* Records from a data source

------------------------------------------------

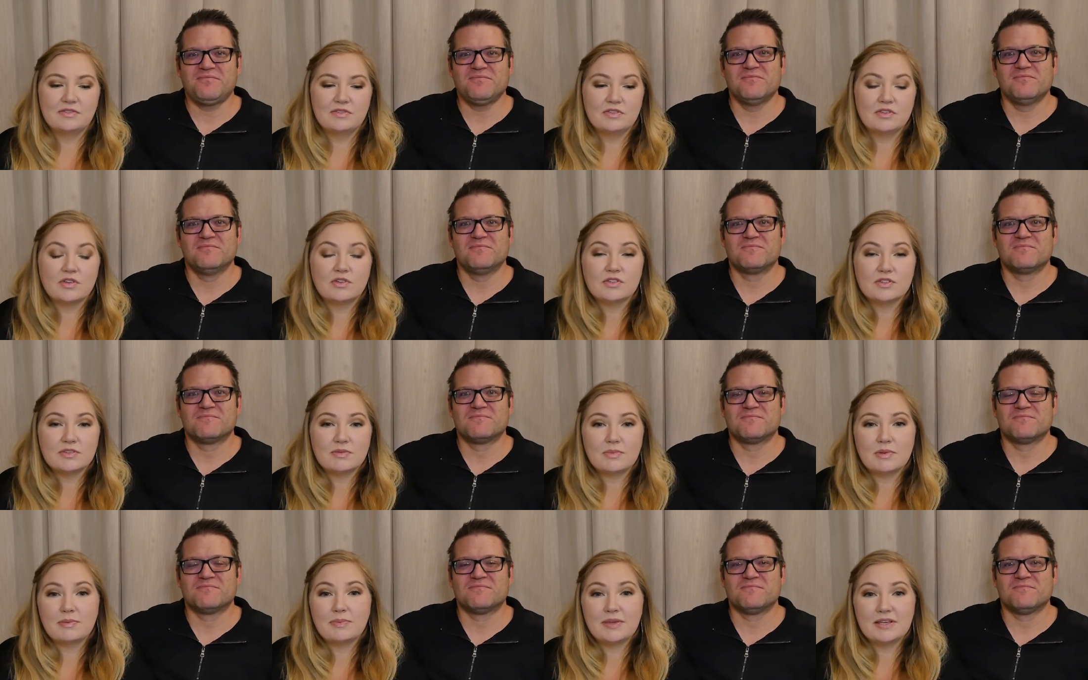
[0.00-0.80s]
Speaker 1: those are
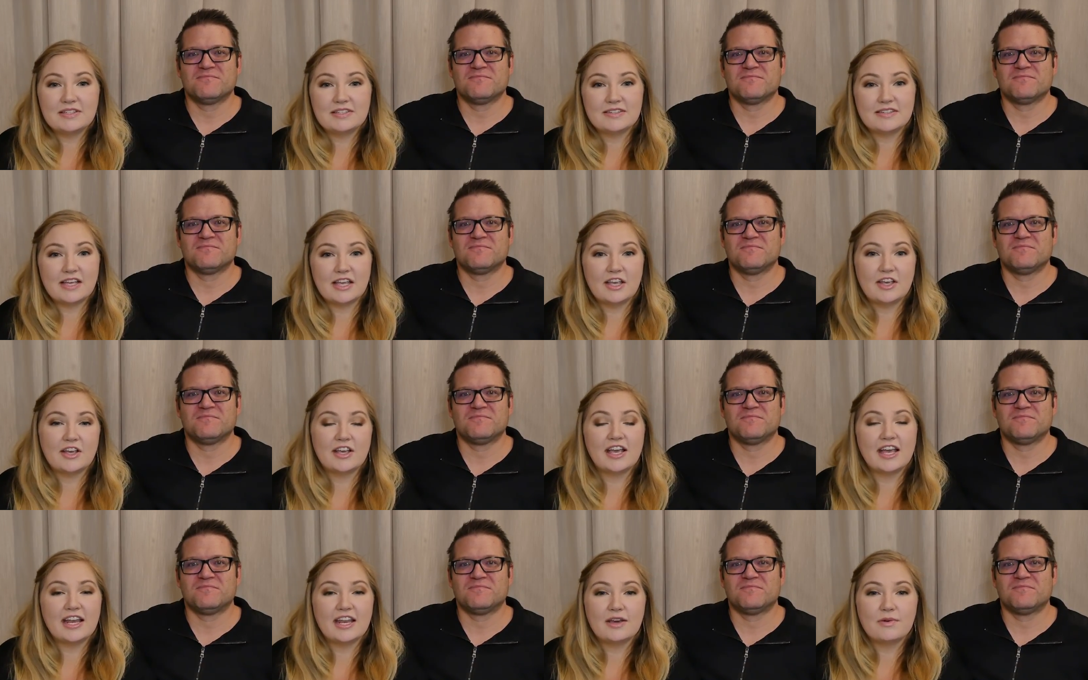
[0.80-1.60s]
some of the places that you can
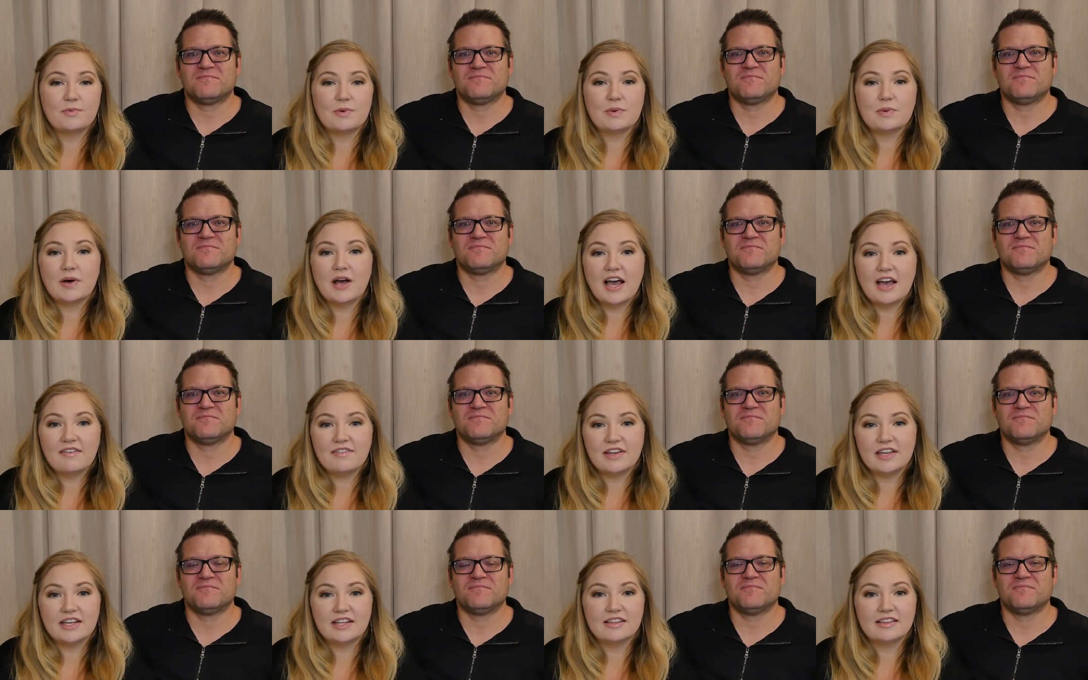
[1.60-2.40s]
get it. We will have
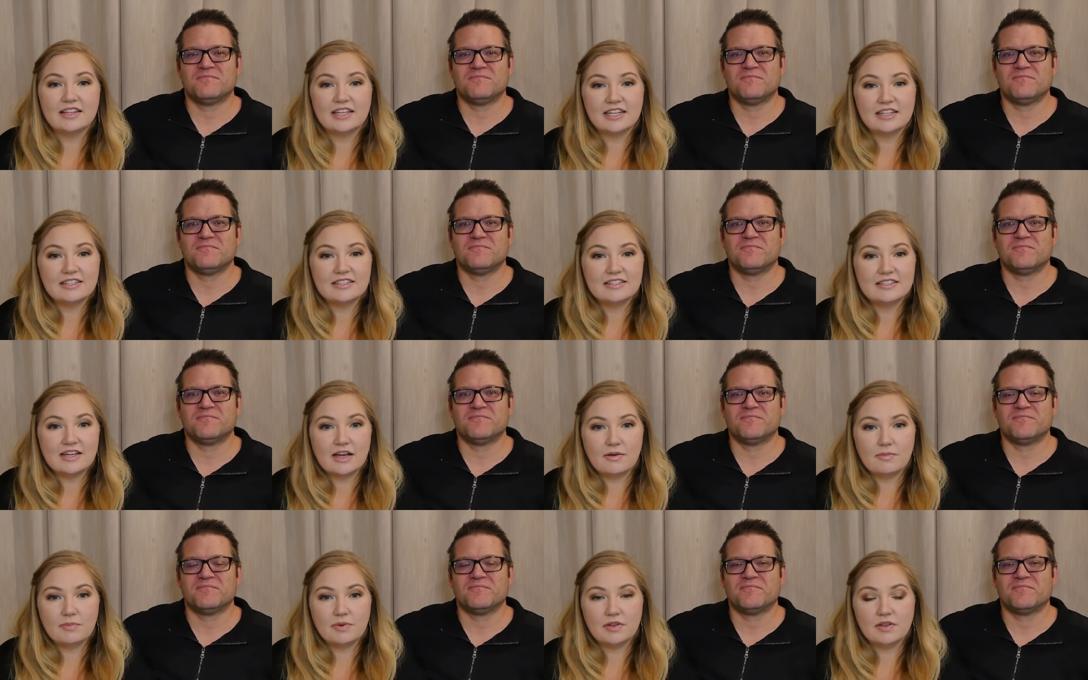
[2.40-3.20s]
it linked
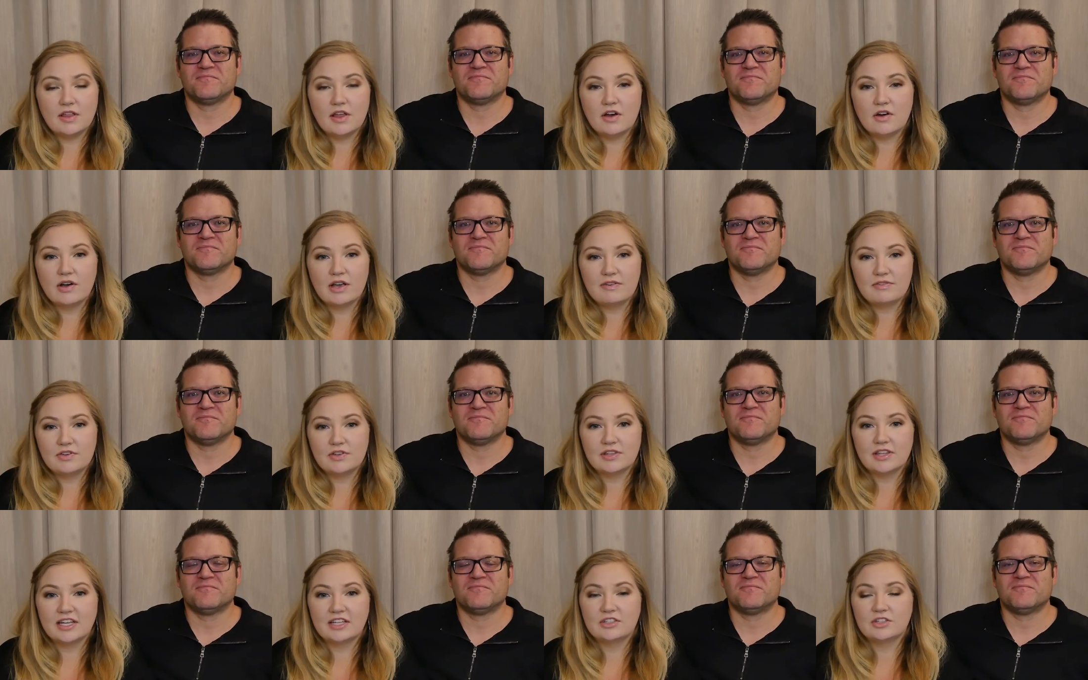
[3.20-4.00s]
down below if
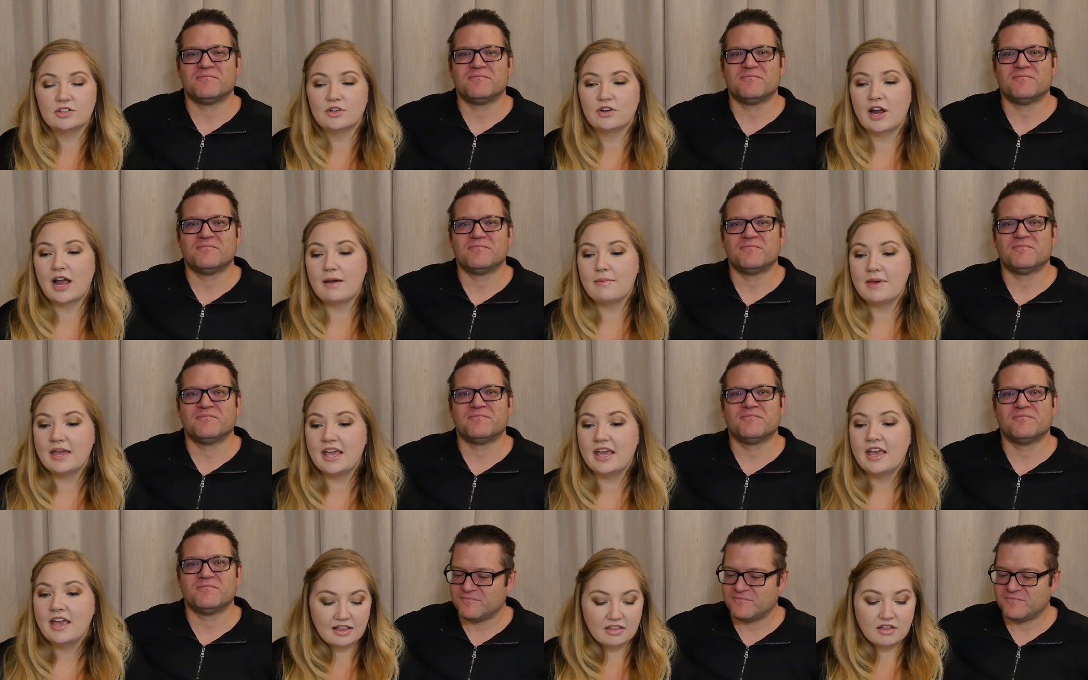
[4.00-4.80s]
you'd like to grab
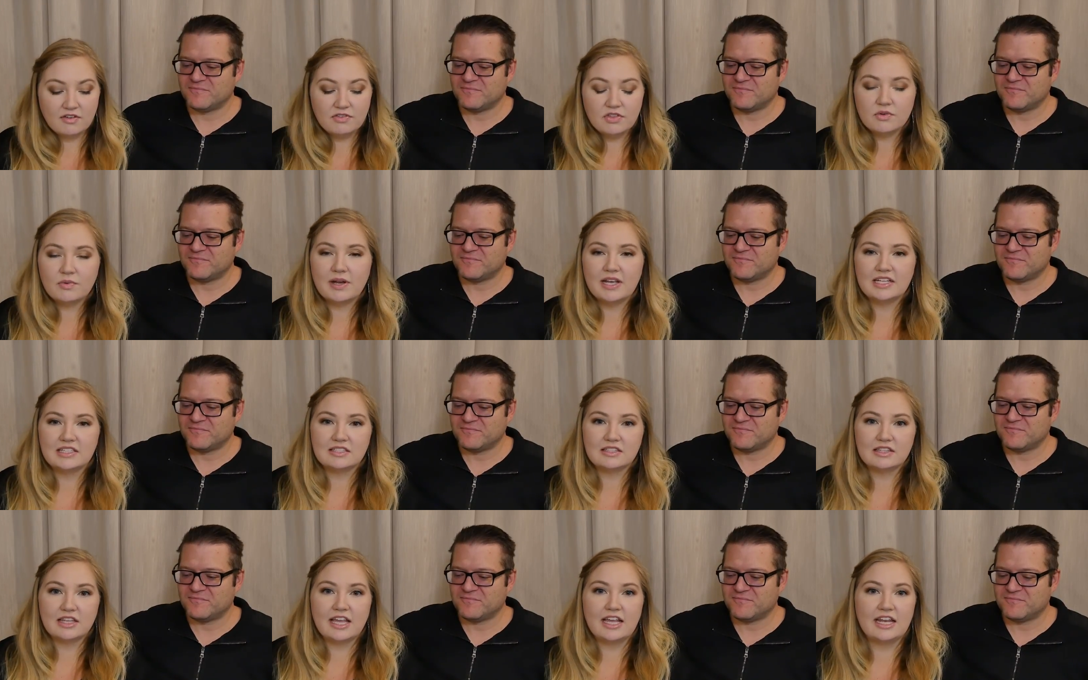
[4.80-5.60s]
it. I love the way
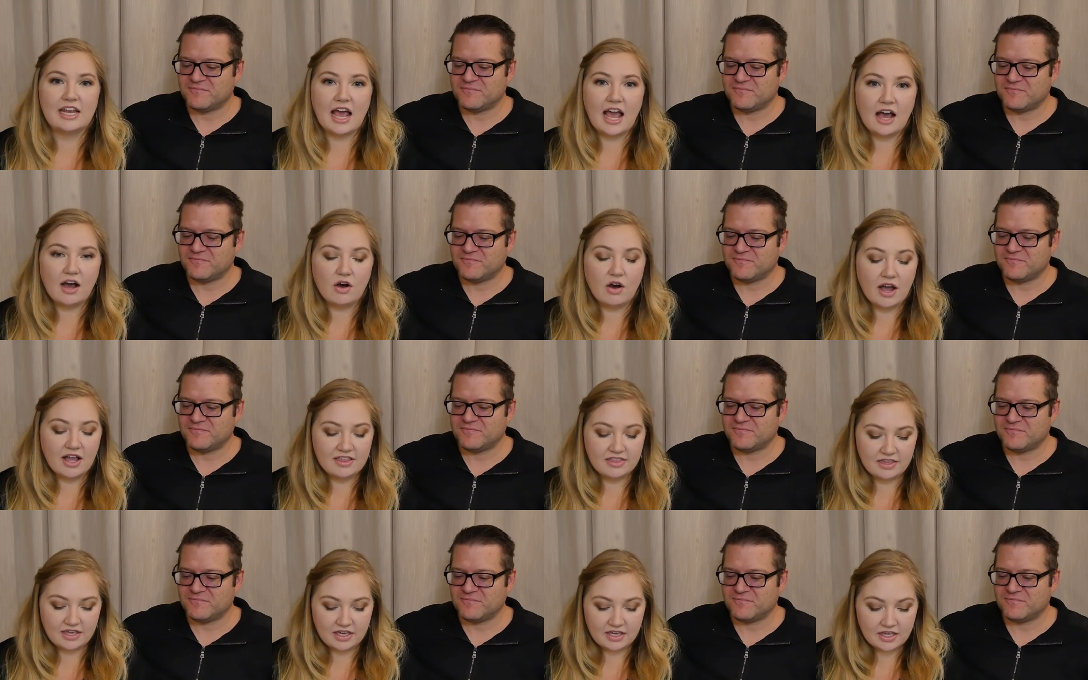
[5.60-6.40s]
it's laid out. I
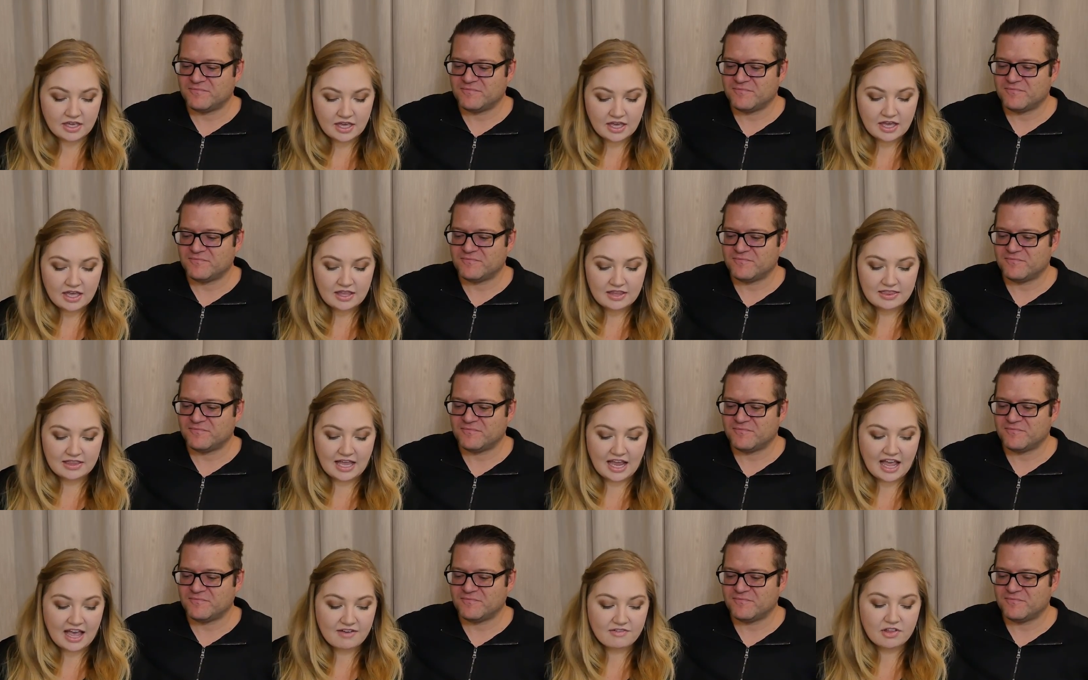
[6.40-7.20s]
think
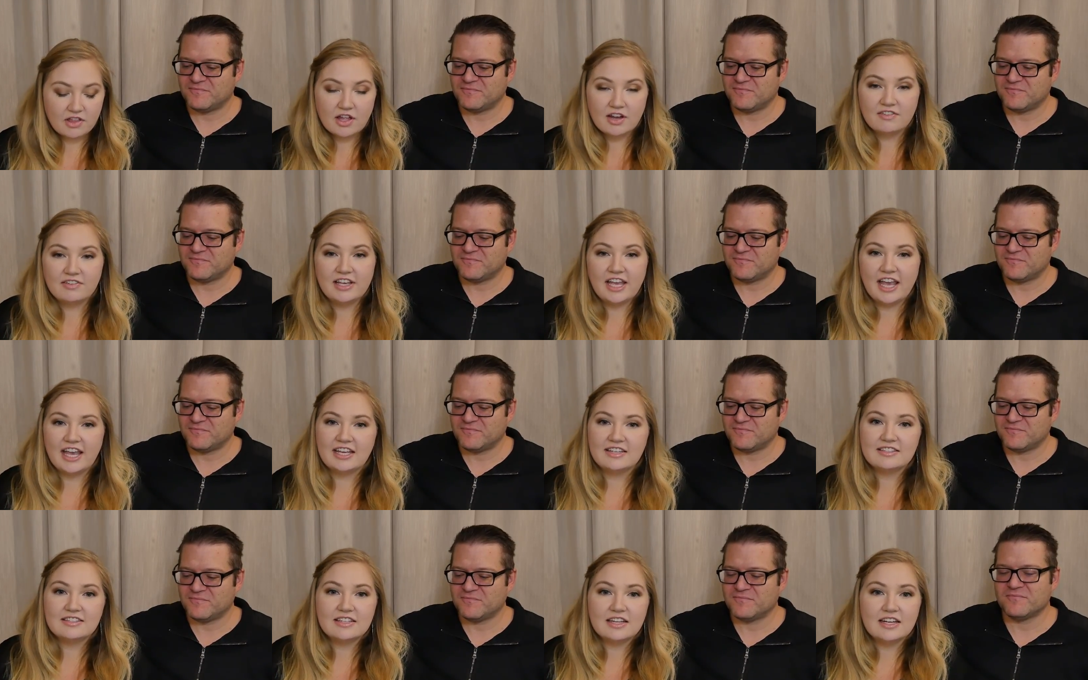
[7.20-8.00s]
they have a lot of
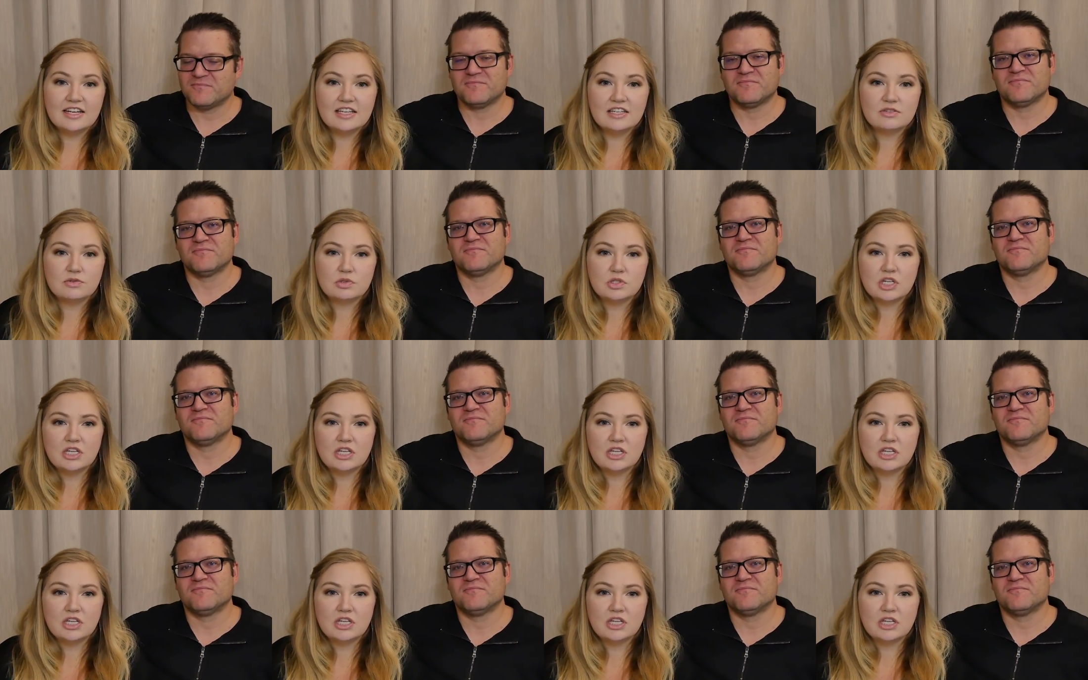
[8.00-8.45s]
case studies, which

------------------------------------------------

* Exercise brief
Retype every record as it stands. None of the pictures should appear.

* Answer for this exercise
[0.00-0.80s]
Speaker 1: those are
[0.80-1.60s]
some of the places that you can
[1.60-2.40s]
get it. We will have
[2.40-3.20s]
it linked
[3.20-4.00s]
down below if
[4.00-4.80s]
you'd like to grab
[4.80-5.60s]
it. I love the way
[5.60-6.40s]
it's laid out. I
[6.40-7.20s]
think
[7.20-8.00s]
they have a lot of
[8.00-8.45s]
case studies, which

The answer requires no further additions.